*** Opening Exercise inputs ***

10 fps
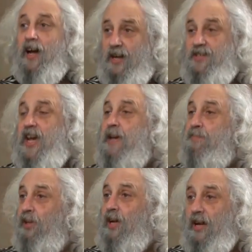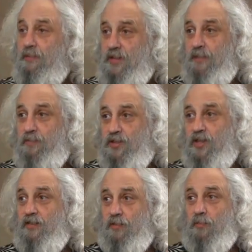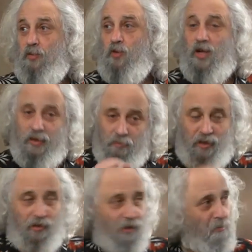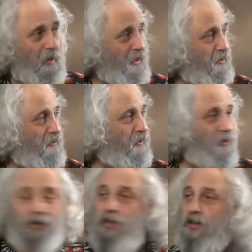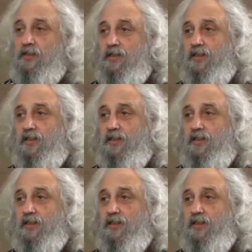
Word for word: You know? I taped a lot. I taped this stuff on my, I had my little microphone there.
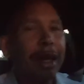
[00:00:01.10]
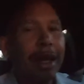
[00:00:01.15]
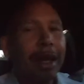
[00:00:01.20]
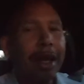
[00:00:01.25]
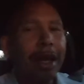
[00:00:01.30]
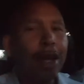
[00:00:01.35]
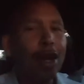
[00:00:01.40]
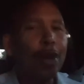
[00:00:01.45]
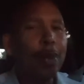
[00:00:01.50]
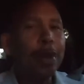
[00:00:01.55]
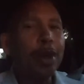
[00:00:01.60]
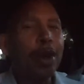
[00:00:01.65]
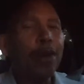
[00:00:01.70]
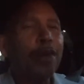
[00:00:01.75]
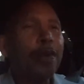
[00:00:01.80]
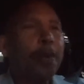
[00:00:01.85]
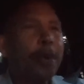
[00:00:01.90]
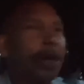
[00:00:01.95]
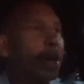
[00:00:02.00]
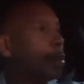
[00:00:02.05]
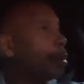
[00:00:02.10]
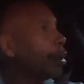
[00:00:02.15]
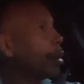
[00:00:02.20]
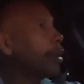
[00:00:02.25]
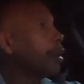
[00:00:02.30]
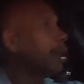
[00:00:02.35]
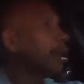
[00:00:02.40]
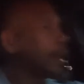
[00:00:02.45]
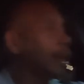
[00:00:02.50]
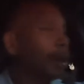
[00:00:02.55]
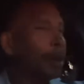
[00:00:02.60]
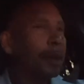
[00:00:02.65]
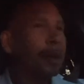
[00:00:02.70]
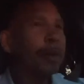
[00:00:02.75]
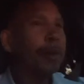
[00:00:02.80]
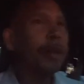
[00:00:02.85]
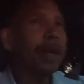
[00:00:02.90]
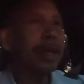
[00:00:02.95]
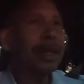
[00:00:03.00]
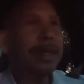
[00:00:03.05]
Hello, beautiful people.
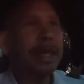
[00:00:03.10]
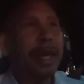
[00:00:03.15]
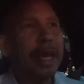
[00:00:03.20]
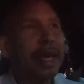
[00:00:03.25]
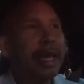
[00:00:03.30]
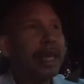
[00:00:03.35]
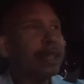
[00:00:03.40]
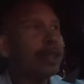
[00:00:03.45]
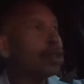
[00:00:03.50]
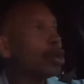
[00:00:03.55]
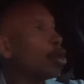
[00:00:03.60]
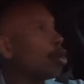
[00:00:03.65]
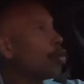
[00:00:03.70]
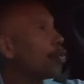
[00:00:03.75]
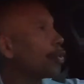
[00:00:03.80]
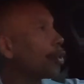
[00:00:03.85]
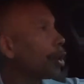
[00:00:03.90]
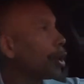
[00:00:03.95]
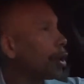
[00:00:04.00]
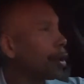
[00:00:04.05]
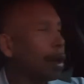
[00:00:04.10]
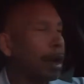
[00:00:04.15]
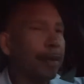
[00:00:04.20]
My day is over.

*** Closing Exercise inputs ***
*** Opening Exercise inputs ***

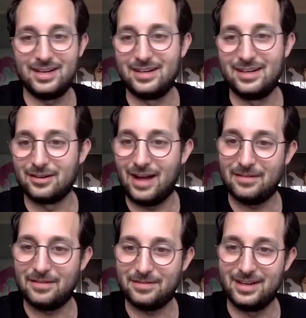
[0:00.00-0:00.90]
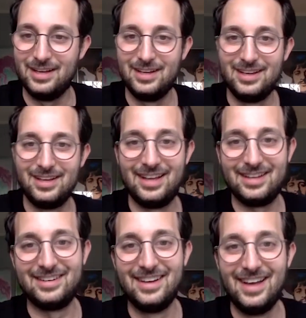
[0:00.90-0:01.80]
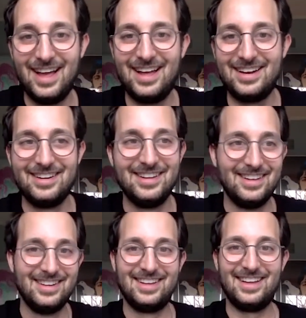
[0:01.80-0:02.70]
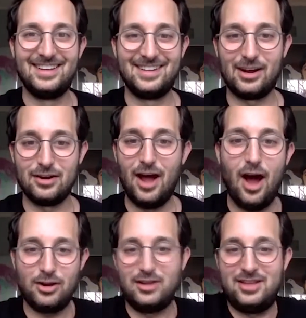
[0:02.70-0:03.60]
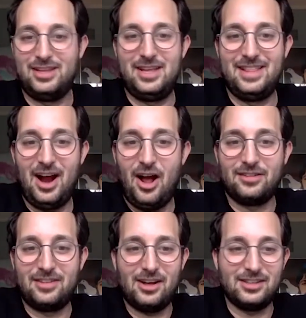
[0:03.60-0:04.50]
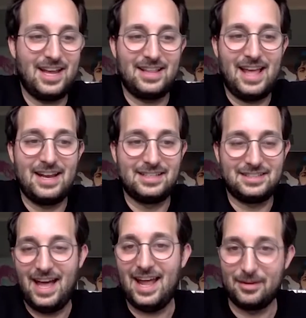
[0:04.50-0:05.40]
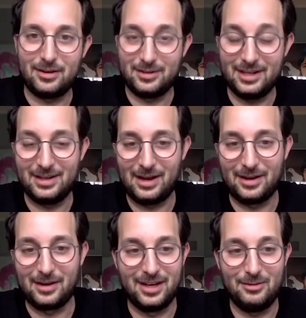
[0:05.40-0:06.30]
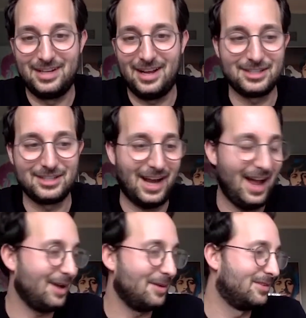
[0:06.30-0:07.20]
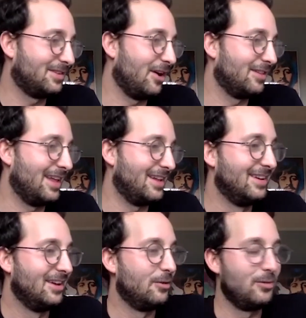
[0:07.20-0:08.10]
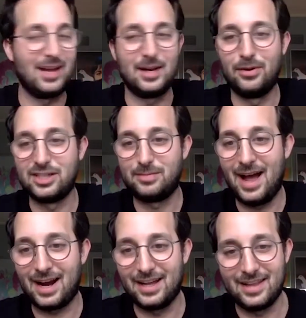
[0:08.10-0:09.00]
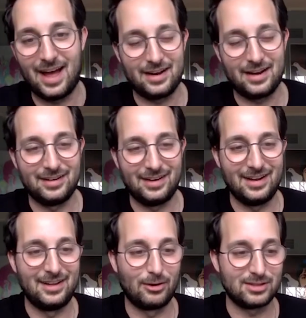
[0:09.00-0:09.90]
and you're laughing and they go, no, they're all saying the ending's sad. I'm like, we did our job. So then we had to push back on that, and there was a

*** Closing Exercise inputs ***

What is expected ▸
Although the records above contain pictures, the copy must not; set down exactly the lines from the one with "[00:00:01.20]" up to and including the one with "[00:00:03.00]".

Response ▸
[00:00:01.20]
[00:00:01.25]
[00:00:01.30]
[00:00:01.35]
[00:00:01.40]
[00:00:01.45]
[00:00:01.50]
[00:00:01.55]
[00:00:01.60]
[00:00:01.65]
[00:00:01.70]
[00:00:01.75]
[00:00:01.80]
[00:00:01.85]
[00:00:01.90]
[00:00:01.95]
[00:00:02.00]
[00:00:02.05]
[00:00:02.10]
[00:00:02.15]
[00:00:02.20]
[00:00:02.25]
[00:00:02.30]
[00:00:02.35]
[00:00:02.40]
[00:00:02.45]
[00:00:02.50]
[00:00:02.55]
[00:00:02.60]
[00:00:02.65]
[00:00:02.70]
[00:00:02.75]
[00:00:02.80]
[00:00:02.85]
[00:00:02.90]
[00:00:02.95]
[00:00:03.00]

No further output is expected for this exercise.